The Faroe Islands belong to Denmark, but not the EU, so their inhabitants are Danish citizens,
but not EU citizens. Greenland left the EC in 1985, but Greenlanders are considered EU
citizens.
These British and Danish citizens obtain or procure "local" passports (in practice, citizens of
Faroe Islands and Greenland can choose between local and "European" passports, and citizens of
the Guernsey, Jersey, and the Isle of Man receive passports bearing the title "British Isles"
alongside the dependency's respective name); they can become "full" EU citizens by moving to
and living permanently in the United Kingdom or in Denmark, as the case may be.
British citizens bearing passports from the Crown dependencies but having sufficient conations
to the UK-proper or Gibraltar are considered EU-citizens.
CONCLUSION
As seen in this paper, numbers of aspects are dealt with accordance to dual citizenship.

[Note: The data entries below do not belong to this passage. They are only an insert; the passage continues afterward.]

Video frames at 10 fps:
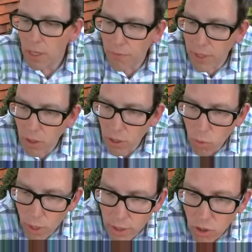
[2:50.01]
They are
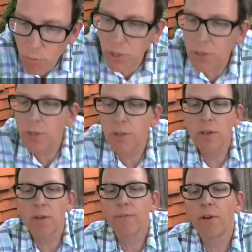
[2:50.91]
quite common
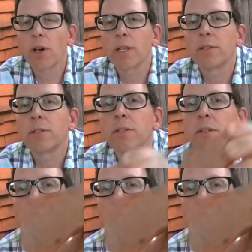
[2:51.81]
finds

This paper throws light on the concept of dual citizenship and facilitates a clear understanding
related to the same.
The rights of citizenship are determined by each country, which sets its own criteria for
citizenship. These laws may create situations where a person may satisfy the citizenship
requirements of more than one country simultaneously. This would, in the absence of laws of one
country or the other, allow the person to hold multiple citizenship. National laws may include
criteria as to the circumstances, if any, in which a person may concurrently hold another
citizenship. A country may withdraw its own citizenship if a person acquires a citizenship of
another country. Some countries do not permit dual citizenship. This may be by requiring an
applicant for naturalization to renounce all existing citizenship, or by withdrawing its citizenship
from someone who voluntarily acquires another citizenship, or by other devices. Some countries
do not permit a renunciation of citizenship. Some countries permit a general dual citizenship
while others permit dual citizenship but only of a limited number of countries.
Hence it can be said that in the field of citizenship and emigration understanding the concept of
dual citizenship carries great importance.